Nothing in the data should be left out, so repeat it all exactly.

• [PROVIDED ENTRIES]
* * * * *
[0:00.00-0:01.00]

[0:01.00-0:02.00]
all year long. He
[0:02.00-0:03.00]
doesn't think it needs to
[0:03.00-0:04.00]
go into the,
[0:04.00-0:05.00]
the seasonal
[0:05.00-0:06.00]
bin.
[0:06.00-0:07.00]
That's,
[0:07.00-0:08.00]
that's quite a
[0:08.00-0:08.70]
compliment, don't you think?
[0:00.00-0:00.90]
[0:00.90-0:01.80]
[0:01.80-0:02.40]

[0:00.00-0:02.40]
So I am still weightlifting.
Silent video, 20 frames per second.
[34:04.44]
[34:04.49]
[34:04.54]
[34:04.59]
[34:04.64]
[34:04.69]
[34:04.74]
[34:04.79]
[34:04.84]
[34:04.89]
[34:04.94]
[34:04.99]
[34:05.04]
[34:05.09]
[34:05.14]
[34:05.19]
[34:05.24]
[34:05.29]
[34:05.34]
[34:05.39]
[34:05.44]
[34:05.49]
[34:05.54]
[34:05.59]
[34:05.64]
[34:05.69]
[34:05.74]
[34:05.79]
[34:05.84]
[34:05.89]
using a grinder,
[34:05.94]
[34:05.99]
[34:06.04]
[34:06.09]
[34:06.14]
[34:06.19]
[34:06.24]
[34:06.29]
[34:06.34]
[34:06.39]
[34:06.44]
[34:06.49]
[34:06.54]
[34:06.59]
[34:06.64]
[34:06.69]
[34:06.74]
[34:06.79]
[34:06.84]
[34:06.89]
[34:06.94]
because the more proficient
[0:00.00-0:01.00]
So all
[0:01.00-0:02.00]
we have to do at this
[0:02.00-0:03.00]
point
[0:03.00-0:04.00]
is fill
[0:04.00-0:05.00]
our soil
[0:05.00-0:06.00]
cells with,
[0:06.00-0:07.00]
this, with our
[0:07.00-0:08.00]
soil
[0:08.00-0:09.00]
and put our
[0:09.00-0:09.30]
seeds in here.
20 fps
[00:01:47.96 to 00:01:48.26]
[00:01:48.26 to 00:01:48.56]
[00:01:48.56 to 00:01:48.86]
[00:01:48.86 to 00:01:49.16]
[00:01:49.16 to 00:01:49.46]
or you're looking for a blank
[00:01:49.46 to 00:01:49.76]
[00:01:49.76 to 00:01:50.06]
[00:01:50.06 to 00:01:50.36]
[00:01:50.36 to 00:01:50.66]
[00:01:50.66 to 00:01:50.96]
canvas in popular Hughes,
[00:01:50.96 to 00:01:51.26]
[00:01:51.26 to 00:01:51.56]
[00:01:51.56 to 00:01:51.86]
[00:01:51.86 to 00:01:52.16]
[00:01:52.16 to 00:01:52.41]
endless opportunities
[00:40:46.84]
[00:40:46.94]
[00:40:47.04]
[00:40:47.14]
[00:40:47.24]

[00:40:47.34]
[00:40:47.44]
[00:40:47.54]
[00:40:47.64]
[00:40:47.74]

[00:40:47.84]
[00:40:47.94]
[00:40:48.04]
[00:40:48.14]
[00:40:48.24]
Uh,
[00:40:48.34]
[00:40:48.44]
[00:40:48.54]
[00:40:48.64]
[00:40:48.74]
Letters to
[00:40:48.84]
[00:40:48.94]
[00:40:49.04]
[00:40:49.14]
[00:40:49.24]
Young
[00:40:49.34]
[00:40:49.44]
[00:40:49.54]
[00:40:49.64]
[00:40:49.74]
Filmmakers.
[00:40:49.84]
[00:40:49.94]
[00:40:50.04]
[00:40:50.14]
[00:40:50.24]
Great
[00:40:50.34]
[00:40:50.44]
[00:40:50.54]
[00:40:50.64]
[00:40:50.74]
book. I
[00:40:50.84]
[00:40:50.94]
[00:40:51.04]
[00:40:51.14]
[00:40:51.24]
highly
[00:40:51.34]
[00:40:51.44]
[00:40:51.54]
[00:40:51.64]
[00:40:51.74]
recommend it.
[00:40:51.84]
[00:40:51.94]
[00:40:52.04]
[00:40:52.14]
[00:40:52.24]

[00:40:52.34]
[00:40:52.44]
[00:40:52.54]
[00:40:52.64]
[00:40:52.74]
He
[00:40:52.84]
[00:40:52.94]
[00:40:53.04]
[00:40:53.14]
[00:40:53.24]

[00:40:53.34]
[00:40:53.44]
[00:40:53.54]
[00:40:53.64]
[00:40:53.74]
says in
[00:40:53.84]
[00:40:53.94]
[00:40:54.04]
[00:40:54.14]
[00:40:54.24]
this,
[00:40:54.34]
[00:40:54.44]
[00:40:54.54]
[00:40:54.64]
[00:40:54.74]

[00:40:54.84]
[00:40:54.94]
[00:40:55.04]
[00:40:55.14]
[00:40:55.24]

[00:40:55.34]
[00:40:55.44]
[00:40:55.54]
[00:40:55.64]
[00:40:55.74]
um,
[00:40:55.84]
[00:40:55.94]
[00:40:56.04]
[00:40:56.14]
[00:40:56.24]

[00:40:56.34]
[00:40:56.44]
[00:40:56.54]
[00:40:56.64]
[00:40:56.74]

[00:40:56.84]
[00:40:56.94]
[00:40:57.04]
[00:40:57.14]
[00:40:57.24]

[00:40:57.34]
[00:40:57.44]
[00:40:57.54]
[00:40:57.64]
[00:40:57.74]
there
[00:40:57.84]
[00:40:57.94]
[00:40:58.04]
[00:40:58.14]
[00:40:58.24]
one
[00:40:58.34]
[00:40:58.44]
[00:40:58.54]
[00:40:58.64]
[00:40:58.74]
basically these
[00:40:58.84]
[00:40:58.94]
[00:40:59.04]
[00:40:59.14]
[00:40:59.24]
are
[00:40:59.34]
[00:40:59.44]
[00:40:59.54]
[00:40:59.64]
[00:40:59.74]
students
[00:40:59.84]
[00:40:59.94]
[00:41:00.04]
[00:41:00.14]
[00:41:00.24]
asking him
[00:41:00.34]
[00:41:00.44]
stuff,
* * * * *
• [FINAL ANSWER]
[0:00.00-0:01.00]

[0:01.00-0:02.00]
all year long. He
[0:02.00-0:03.00]
doesn't think it needs to
[0:03.00-0:04.00]
go into the,
[0:04.00-0:05.00]
the seasonal
[0:05.00-0:06.00]
bin.
[0:06.00-0:07.00]
That's,
[0:07.00-0:08.00]
that's quite a
[0:08.00-0:08.70]
compliment, don't you think?
[0:00.00-0:00.90]
[0:00.90-0:01.80]
[0:01.80-0:02.40]

[0:00.00-0:02.40]
So I am still weightlifting.
Silent video, 20 frames per second.
[34:04.44]
[34:04.49]
[34:04.54]
[34:04.59]
[34:04.64]
[34:04.69]
[34:04.74]
[34:04.79]
[34:04.84]
[34:04.89]
[34:04.94]
[34:04.99]
[34:05.04]
[34:05.09]
[34:05.14]
[34:05.19]
[34:05.24]
[34:05.29]
[34:05.34]
[34:05.39]
[34:05.44]
[34:05.49]
[34:05.54]
[34:05.59]
[34:05.64]
[34:05.69]
[34:05.74]
[34:05.79]
[34:05.84]
[34:05.89]
using a grinder,
[34:05.94]
[34:05.99]
[34:06.04]
[34:06.09]
[34:06.14]
[34:06.19]
[34:06.24]
[34:06.29]
[34:06.34]
[34:06.39]
[34:06.44]
[34:06.49]
[34:06.54]
[34:06.59]
[34:06.64]
[34:06.69]
[34:06.74]
[34:06.79]
[34:06.84]
[34:06.89]
[34:06.94]
because the more proficient
[0:00.00-0:01.00]
So all
[0:01.00-0:02.00]
we have to do at this
[0:02.00-0:03.00]
point
[0:03.00-0:04.00]
is fill
[0:04.00-0:05.00]
our soil
[0:05.00-0:06.00]
cells with,
[0:06.00-0:07.00]
this, with our
[0:07.00-0:08.00]
soil
[0:08.00-0:09.00]
and put our
[0:09.00-0:09.30]
seeds in here.
20 fps
[00:01:47.96 to 00:01:48.26]
[00:01:48.26 to 00:01:48.56]
[00:01:48.56 to 00:01:48.86]
[00:01:48.86 to 00:01:49.16]
[00:01:49.16 to 00:01:49.46]
or you're looking for a blank
[00:01:49.46 to 00:01:49.76]
[00:01:49.76 to 00:01:50.06]
[00:01:50.06 to 00:01:50.36]
[00:01:50.36 to 00:01:50.66]
[00:01:50.66 to 00:01:50.96]
canvas in popular Hughes,
[00:01:50.96 to 00:01:51.26]
[00:01:51.26 to 00:01:51.56]
[00:01:51.56 to 00:01:51.86]
[00:01:51.86 to 00:01:52.16]
[00:01:52.16 to 00:01:52.41]
endless opportunities
[00:40:46.84]
[00:40:46.94]
[00:40:47.04]
[00:40:47.14]
[00:40:47.24]

[00:40:47.34]
[00:40:47.44]
[00:40:47.54]
[00:40:47.64]
[00:40:47.74]

[00:40:47.84]
[00:40:47.94]
[00:40:48.04]
[00:40:48.14]
[00:40:48.24]
Uh,
[00:40:48.34]
[00:40:48.44]
[00:40:48.54]
[00:40:48.64]
[00:40:48.74]
Letters to
[00:40:48.84]
[00:40:48.94]
[00:40:49.04]
[00:40:49.14]
[00:40:49.24]
Young
[00:40:49.34]
[00:40:49.44]
[00:40:49.54]
[00:40:49.64]
[00:40:49.74]
Filmmakers.
[00:40:49.84]
[00:40:49.94]
[00:40:50.04]
[00:40:50.14]
[00:40:50.24]
Great
[00:40:50.34]
[00:40:50.44]
[00:40:50.54]
[00:40:50.64]
[00:40:50.74]
book. I
[00:40:50.84]
[00:40:50.94]
[00:40:51.04]
[00:40:51.14]
[00:40:51.24]
highly
[00:40:51.34]
[00:40:51.44]
[00:40:51.54]
[00:40:51.64]
[00:40:51.74]
recommend it.
[00:40:51.84]
[00:40:51.94]
[00:40:52.04]
[00:40:52.14]
[00:40:52.24]

[00:40:52.34]
[00:40:52.44]
[00:40:52.54]
[00:40:52.64]
[00:40:52.74]
He
[00:40:52.84]
[00:40:52.94]
[00:40:53.04]
[00:40:53.14]
[00:40:53.24]

[00:40:53.34]
[00:40:53.44]
[00:40:53.54]
[00:40:53.64]
[00:40:53.74]
says in
[00:40:53.84]
[00:40:53.94]
[00:40:54.04]
[00:40:54.14]
[00:40:54.24]
this,
[00:40:54.34]
[00:40:54.44]
[00:40:54.54]
[00:40:54.64]
[00:40:54.74]

[00:40:54.84]
[00:40:54.94]
[00:40:55.04]
[00:40:55.14]
[00:40:55.24]

[00:40:55.34]
[00:40:55.44]
[00:40:55.54]
[00:40:55.64]
[00:40:55.74]
um,
[00:40:55.84]
[00:40:55.94]
[00:40:56.04]
[00:40:56.14]
[00:40:56.24]

[00:40:56.34]
[00:40:56.44]
[00:40:56.54]
[00:40:56.64]
[00:40:56.74]

[00:40:56.84]
[00:40:56.94]
[00:40:57.04]
[00:40:57.14]
[00:40:57.24]

[00:40:57.34]
[00:40:57.44]
[00:40:57.54]
[00:40:57.64]
[00:40:57.74]
there
[00:40:57.84]
[00:40:57.94]
[00:40:58.04]
[00:40:58.14]
[00:40:58.24]
one
[00:40:58.34]
[00:40:58.44]
[00:40:58.54]
[00:40:58.64]
[00:40:58.74]
basically these
[00:40:58.84]
[00:40:58.94]
[00:40:59.04]
[00:40:59.14]
[00:40:59.24]
are
[00:40:59.34]
[00:40:59.44]
[00:40:59.54]
[00:40:59.64]
[00:40:59.74]
students
[00:40:59.84]
[00:40:59.94]
[00:41:00.04]
[00:41:00.14]
[00:41:00.24]
asking him
[00:41:00.34]
[00:41:00.44]
stuff,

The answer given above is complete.